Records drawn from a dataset
----

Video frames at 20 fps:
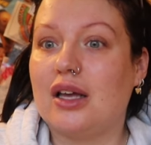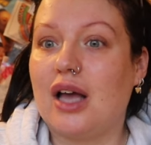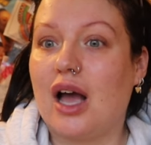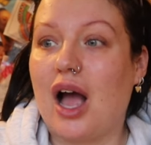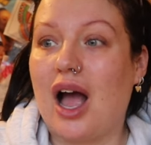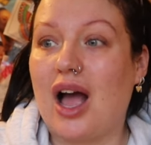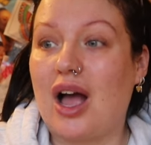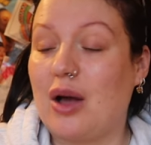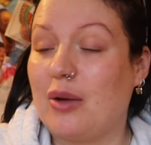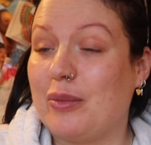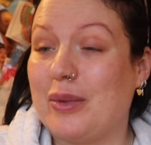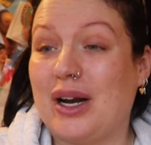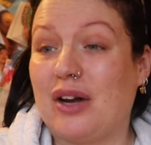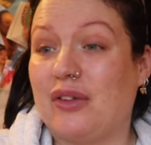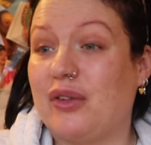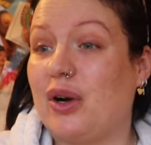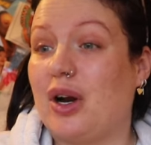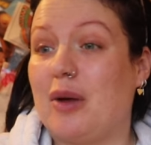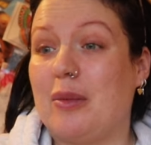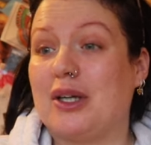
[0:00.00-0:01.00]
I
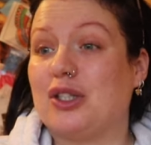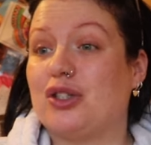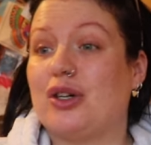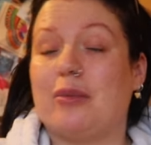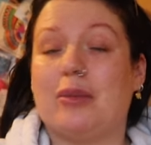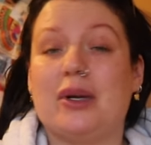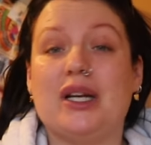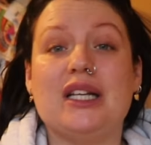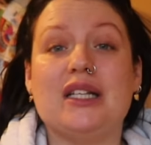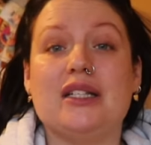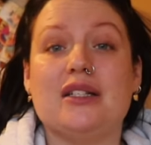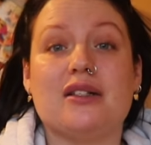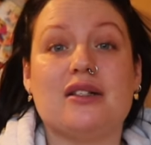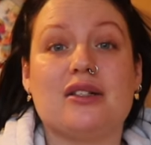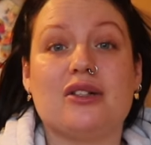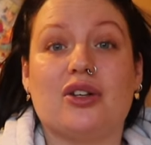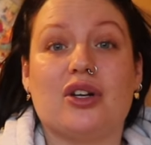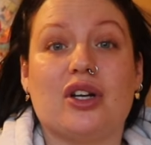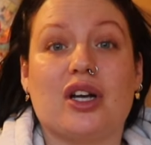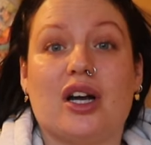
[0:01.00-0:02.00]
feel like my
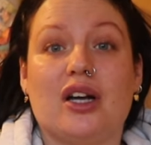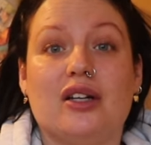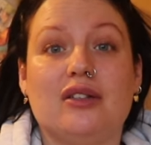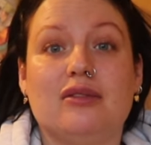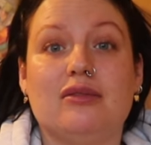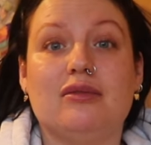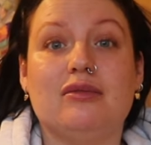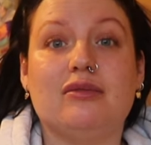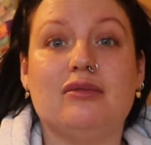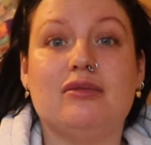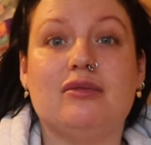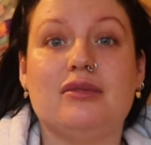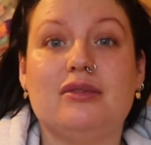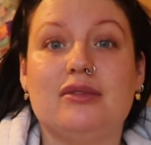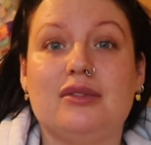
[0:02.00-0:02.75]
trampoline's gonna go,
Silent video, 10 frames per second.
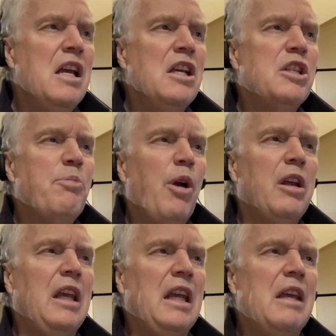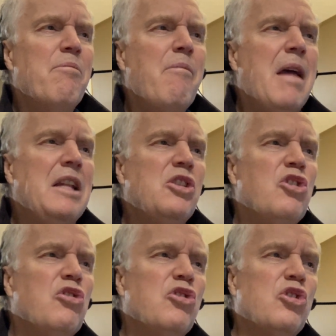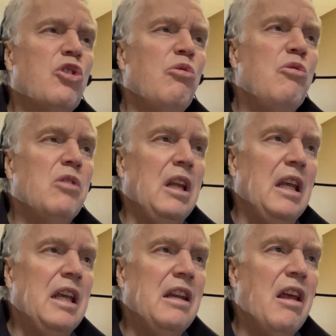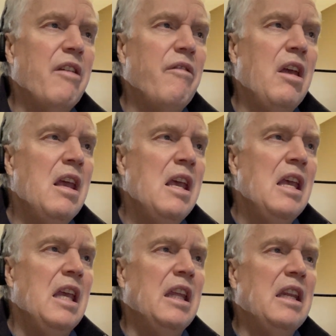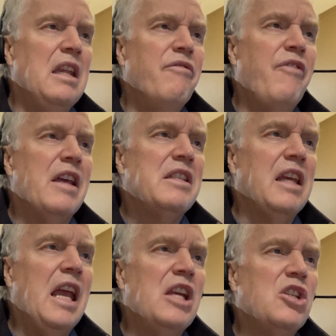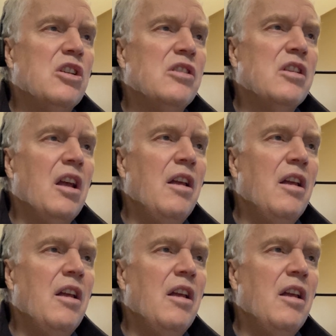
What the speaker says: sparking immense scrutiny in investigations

----

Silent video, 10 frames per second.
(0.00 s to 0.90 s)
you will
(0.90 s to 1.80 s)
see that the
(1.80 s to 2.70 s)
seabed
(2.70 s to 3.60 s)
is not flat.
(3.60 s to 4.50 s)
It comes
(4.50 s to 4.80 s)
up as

----

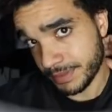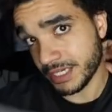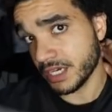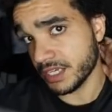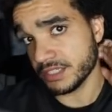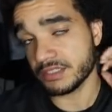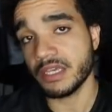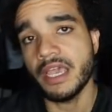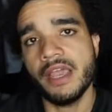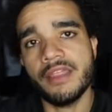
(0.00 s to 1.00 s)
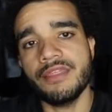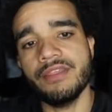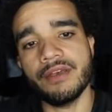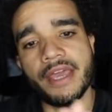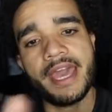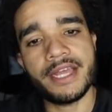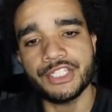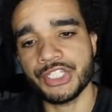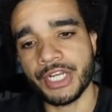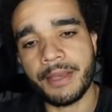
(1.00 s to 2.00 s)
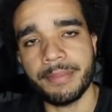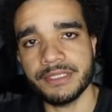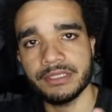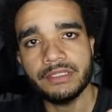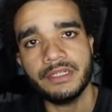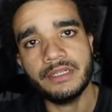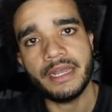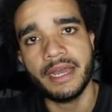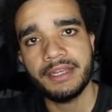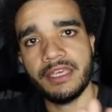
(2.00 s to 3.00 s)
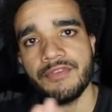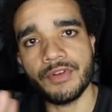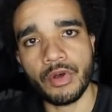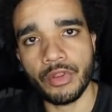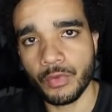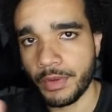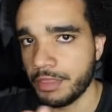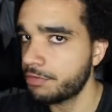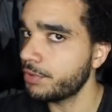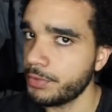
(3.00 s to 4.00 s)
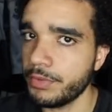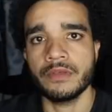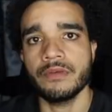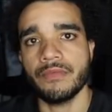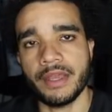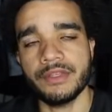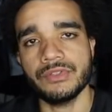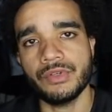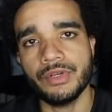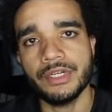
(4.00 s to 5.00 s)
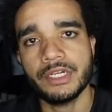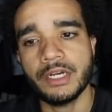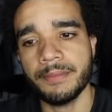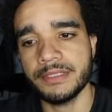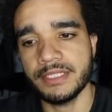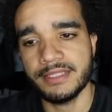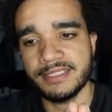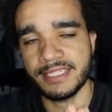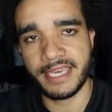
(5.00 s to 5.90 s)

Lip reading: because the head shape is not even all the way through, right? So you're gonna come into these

----

Among the entries above, take the line with "Video frames at", the line with "What the speaker", and all the lines between them, and restate them word for word without pictures.

Video frames at 20 fps:
[0:00.00-0:01.00]
I
[0:01.00-0:02.00]
feel like my
[0:02.00-0:02.75]
trampoline's gonna go,
Silent video, 10 frames per second.
What the speaker says: sparking immense scrutiny in investigations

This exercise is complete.